Data |
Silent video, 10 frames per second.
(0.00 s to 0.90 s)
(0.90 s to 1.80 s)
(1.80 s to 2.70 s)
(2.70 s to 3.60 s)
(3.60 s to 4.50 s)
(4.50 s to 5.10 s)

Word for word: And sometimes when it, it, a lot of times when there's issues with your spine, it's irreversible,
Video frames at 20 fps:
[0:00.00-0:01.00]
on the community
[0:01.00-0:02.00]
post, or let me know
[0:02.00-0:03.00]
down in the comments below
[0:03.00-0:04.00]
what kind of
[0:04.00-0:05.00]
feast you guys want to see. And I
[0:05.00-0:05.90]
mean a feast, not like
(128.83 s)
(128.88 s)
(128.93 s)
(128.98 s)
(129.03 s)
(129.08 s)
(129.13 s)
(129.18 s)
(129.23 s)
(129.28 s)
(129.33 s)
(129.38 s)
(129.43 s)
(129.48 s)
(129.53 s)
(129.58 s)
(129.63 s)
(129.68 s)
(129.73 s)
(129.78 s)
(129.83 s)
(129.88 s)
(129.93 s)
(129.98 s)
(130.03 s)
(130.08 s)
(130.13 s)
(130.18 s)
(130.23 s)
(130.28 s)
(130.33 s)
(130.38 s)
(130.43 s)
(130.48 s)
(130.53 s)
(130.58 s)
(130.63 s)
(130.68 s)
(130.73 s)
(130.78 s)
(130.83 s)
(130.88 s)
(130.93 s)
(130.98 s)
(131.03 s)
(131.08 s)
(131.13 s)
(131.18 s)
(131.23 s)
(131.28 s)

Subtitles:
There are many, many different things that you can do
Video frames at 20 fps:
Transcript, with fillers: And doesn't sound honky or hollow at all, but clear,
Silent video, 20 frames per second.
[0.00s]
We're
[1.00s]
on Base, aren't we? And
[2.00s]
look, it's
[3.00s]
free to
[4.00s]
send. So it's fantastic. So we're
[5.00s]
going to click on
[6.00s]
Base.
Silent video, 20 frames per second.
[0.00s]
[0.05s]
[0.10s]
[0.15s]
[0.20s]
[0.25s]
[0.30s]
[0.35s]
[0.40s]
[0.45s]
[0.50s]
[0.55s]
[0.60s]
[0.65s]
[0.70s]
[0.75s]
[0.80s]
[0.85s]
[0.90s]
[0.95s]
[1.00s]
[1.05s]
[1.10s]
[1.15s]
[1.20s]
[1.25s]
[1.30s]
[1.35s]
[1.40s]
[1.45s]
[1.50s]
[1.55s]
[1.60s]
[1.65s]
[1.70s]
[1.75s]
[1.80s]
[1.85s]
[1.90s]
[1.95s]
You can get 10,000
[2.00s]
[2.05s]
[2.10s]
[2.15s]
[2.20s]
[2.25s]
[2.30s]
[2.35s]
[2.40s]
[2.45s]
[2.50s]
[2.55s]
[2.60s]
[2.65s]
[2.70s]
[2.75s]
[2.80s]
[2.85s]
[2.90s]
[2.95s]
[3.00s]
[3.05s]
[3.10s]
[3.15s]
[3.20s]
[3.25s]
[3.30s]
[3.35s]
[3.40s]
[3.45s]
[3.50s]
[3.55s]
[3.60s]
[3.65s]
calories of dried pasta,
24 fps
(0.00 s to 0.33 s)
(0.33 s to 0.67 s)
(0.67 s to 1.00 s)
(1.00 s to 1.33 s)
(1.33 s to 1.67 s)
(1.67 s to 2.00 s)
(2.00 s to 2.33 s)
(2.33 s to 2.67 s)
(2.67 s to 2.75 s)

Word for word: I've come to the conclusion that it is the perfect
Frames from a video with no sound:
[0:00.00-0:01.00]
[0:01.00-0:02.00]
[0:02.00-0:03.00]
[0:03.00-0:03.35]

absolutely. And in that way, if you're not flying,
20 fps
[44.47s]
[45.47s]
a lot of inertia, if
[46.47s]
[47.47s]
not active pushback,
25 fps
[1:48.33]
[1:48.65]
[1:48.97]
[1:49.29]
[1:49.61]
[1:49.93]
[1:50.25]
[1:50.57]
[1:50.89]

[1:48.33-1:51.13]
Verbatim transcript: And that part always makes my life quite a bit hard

Task description | Print each of the lines above again, unchanged.

Expected answer |
Silent video, 10 frames per second.
(0.00 s to 0.90 s)
(0.90 s to 1.80 s)
(1.80 s to 2.70 s)
(2.70 s to 3.60 s)
(3.60 s to 4.50 s)
(4.50 s to 5.10 s)

Word for word: And sometimes when it, it, a lot of times when there's issues with your spine, it's irreversible,
Video frames at 20 fps:
[0:00.00-0:01.00]
on the community
[0:01.00-0:02.00]
post, or let me know
[0:02.00-0:03.00]
down in the comments below
[0:03.00-0:04.00]
what kind of
[0:04.00-0:05.00]
feast you guys want to see. And I
[0:05.00-0:05.90]
mean a feast, not like
(128.83 s)
(128.88 s)
(128.93 s)
(128.98 s)
(129.03 s)
(129.08 s)
(129.13 s)
(129.18 s)
(129.23 s)
(129.28 s)
(129.33 s)
(129.38 s)
(129.43 s)
(129.48 s)
(129.53 s)
(129.58 s)
(129.63 s)
(129.68 s)
(129.73 s)
(129.78 s)
(129.83 s)
(129.88 s)
(129.93 s)
(129.98 s)
(130.03 s)
(130.08 s)
(130.13 s)
(130.18 s)
(130.23 s)
(130.28 s)
(130.33 s)
(130.38 s)
(130.43 s)
(130.48 s)
(130.53 s)
(130.58 s)
(130.63 s)
(130.68 s)
(130.73 s)
(130.78 s)
(130.83 s)
(130.88 s)
(130.93 s)
(130.98 s)
(131.03 s)
(131.08 s)
(131.13 s)
(131.18 s)
(131.23 s)
(131.28 s)

Subtitles:
There are many, many different things that you can do
Video frames at 20 fps:
Transcript, with fillers: And doesn't sound honky or hollow at all, but clear,
Silent video, 20 frames per second.
[0.00s]
We're
[1.00s]
on Base, aren't we? And
[2.00s]
look, it's
[3.00s]
free to
[4.00s]
send. So it's fantastic. So we're
[5.00s]
going to click on
[6.00s]
Base.
Silent video, 20 frames per second.
[0.00s]
[0.05s]
[0.10s]
[0.15s]
[0.20s]
[0.25s]
[0.30s]
[0.35s]
[0.40s]
[0.45s]
[0.50s]
[0.55s]
[0.60s]
[0.65s]
[0.70s]
[0.75s]
[0.80s]
[0.85s]
[0.90s]
[0.95s]
[1.00s]
[1.05s]
[1.10s]
[1.15s]
[1.20s]
[1.25s]
[1.30s]
[1.35s]
[1.40s]
[1.45s]
[1.50s]
[1.55s]
[1.60s]
[1.65s]
[1.70s]
[1.75s]
[1.80s]
[1.85s]
[1.90s]
[1.95s]
You can get 10,000
[2.00s]
[2.05s]
[2.10s]
[2.15s]
[2.20s]
[2.25s]
[2.30s]
[2.35s]
[2.40s]
[2.45s]
[2.50s]
[2.55s]
[2.60s]
[2.65s]
[2.70s]
[2.75s]
[2.80s]
[2.85s]
[2.90s]
[2.95s]
[3.00s]
[3.05s]
[3.10s]
[3.15s]
[3.20s]
[3.25s]
[3.30s]
[3.35s]
[3.40s]
[3.45s]
[3.50s]
[3.55s]
[3.60s]
[3.65s]
calories of dried pasta,
24 fps
(0.00 s to 0.33 s)
(0.33 s to 0.67 s)
(0.67 s to 1.00 s)
(1.00 s to 1.33 s)
(1.33 s to 1.67 s)
(1.67 s to 2.00 s)
(2.00 s to 2.33 s)
(2.33 s to 2.67 s)
(2.67 s to 2.75 s)

Word for word: I've come to the conclusion that it is the perfect
Frames from a video with no sound:
[0:00.00-0:01.00]
[0:01.00-0:02.00]
[0:02.00-0:03.00]
[0:03.00-0:03.35]

absolutely. And in that way, if you're not flying,
20 fps
[44.47s]
[45.47s]
a lot of inertia, if
[46.47s]
[47.47s]
not active pushback,
25 fps
[1:48.33]
[1:48.65]
[1:48.97]
[1:49.29]
[1:49.61]
[1:49.93]
[1:50.25]
[1:50.57]
[1:50.89]

[1:48.33-1:51.13]
Verbatim transcript: And that part always makes my life quite a bit hard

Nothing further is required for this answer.